- PROMPT
What is needed is an exact copy of the records below, minus any pictures.

--

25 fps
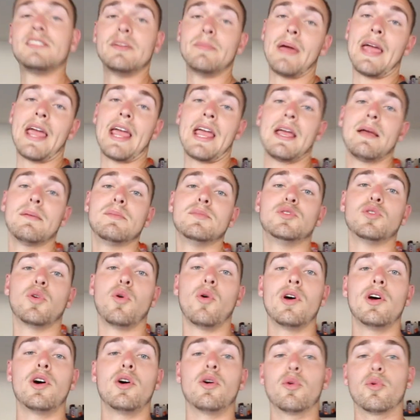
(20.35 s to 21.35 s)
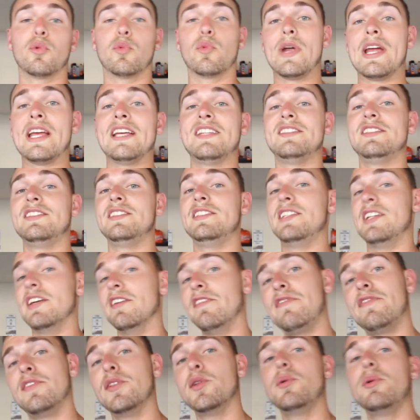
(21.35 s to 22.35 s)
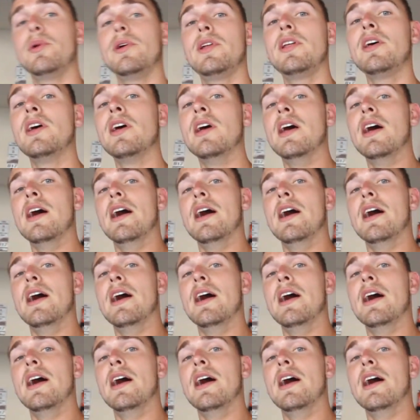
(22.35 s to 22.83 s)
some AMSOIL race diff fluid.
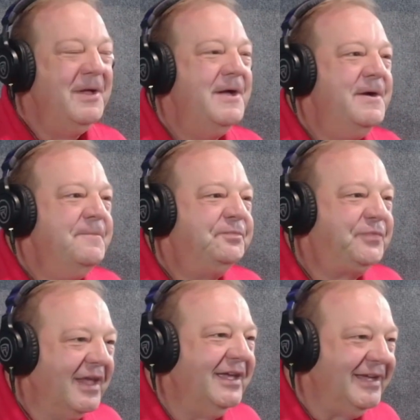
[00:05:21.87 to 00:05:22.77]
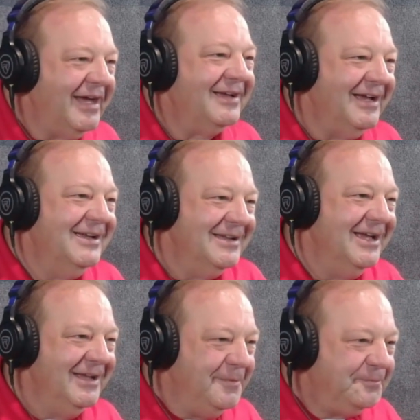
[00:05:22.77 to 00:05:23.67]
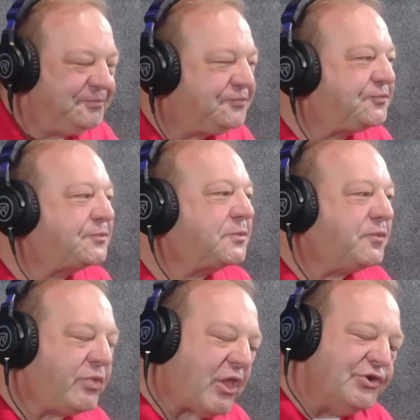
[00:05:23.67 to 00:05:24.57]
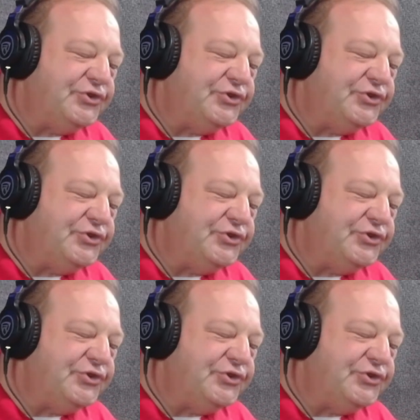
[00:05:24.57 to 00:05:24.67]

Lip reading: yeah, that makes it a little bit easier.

--

- ANSWER TO THIS EXERCISE
25 fps
(20.35 s to 21.35 s)
(21.35 s to 22.35 s)
(22.35 s to 22.83 s)
some AMSOIL race diff fluid.
[00:05:21.87 to 00:05:22.77]
[00:05:22.77 to 00:05:23.67]
[00:05:23.67 to 00:05:24.57]
[00:05:24.57 to 00:05:24.67]

Lip reading: yeah, that makes it a little bit easier.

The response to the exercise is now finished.